Summary

Jimmy Miller’s commentary on Peter Naur’s paper arguing that intuition is the fundamental, irreplaceable substrate of software development. Naur’s radical thesis: no method (agile, TDD, formal methods, types) can substitute for intuition, because any method must itself be understood through intuition to be applied. The only exception: checklists.

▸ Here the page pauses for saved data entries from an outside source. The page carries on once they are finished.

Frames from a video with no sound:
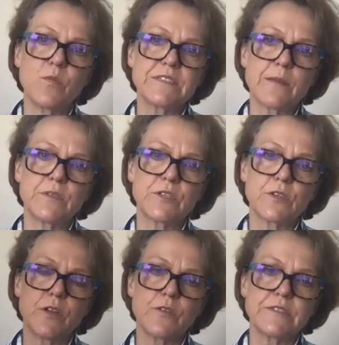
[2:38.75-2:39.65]
was able to
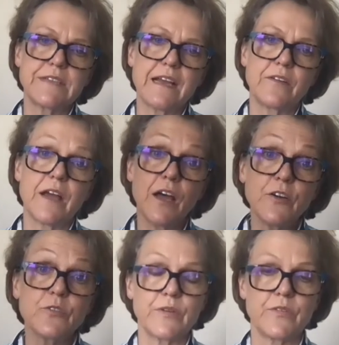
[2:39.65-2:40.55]
close down
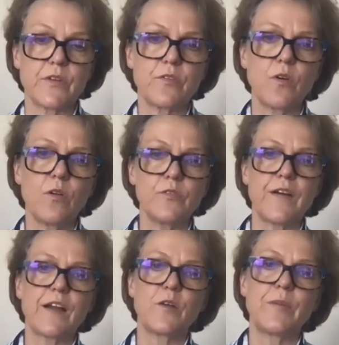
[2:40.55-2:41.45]
hundreds of
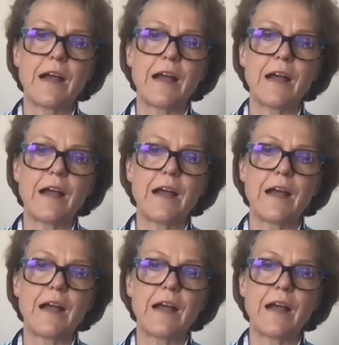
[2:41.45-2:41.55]
coal-fired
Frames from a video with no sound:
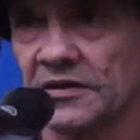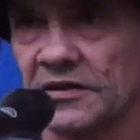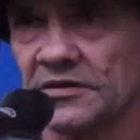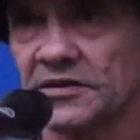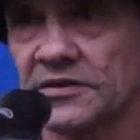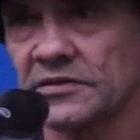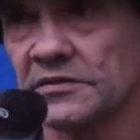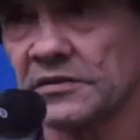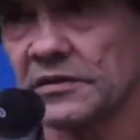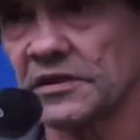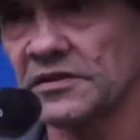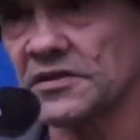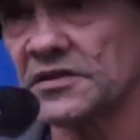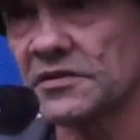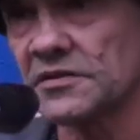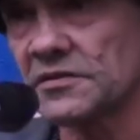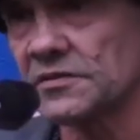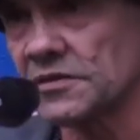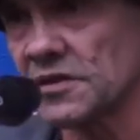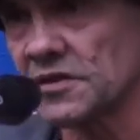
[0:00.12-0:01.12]

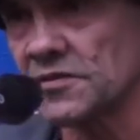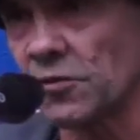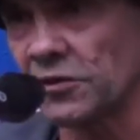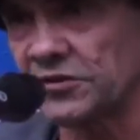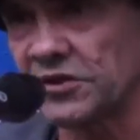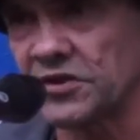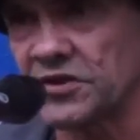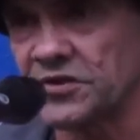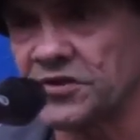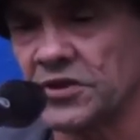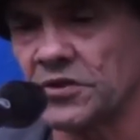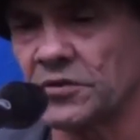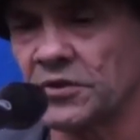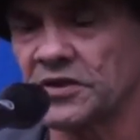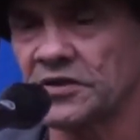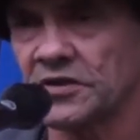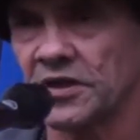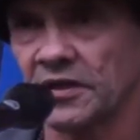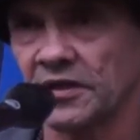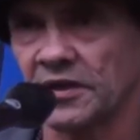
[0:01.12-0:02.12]
That's what the issue
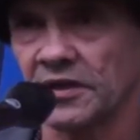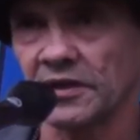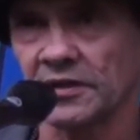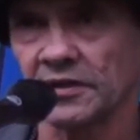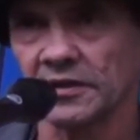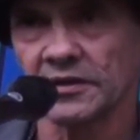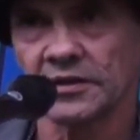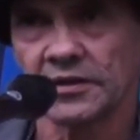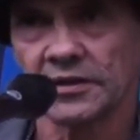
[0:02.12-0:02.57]
is here.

Jimmy Miller 對 Peter Naur 論文的評論,該論文認為直覺是軟件開發的根本、不可替代的基礎。Naur 的激進論點:沒有任何方法(敏捷、TDD、形式方法、類型)可以替代直覺,因為任何方法本身都必須通過直覺才能被應用。唯一的例外:清單。

Key Points

  • Naur’s definition of intuition (via Quine): not mystical sixth sense; rather “habitual ways of using terms without reflecting on definitions or presuppositions” — the things we do without conscious reflection
  • Software development is “an interplay of intuitive knowledge had by the programming person and the real world accessible to that person” — knowledge changes over time as an essential feature of development
  • No method can substitute for intuition: to apply a method, you need intuition to understand the method’s terms, know when it applies, and connect it to your problem
  • Only checklists work: all other methods (agile, TDD, formal methods) are insufficient without intuition
  • Practical implication: people who prefer dynamic typing, dislike heavy documentation, or reject your method are not ignorant — their intuitions are different from yours
  • Jimmy Miller’s framing: Naur provides a “definitive end to all sorts of method debates”

Insights

Naur’s point dissolves the “which methodology is correct?” debate by showing that methods are tools that work in the hands of practitioners whose intuition is already doing the heavy lifting. The insight explains why methodology wars are intractable: practitioners who succeed with TDD credit TDD; those who fail blame TDD; both are actually describing their intuition’s interaction with the method. The checklist exception is precise: checklists don’t require judgment to apply — they’re pure procedure. Everything beyond checklists requires human interpretation. This maps to software: automated linters, type checkers, CI gates (checklist-like) add value; “write clean code” or “use SOLID” requires the intuition that methodology advocates already have.

Connections

Raw Excerpt

No method can be substituted for our intuition, because any proposed method would itself need to be comprehended by our intuition. Our intuition is what tells us when to apply certain methods.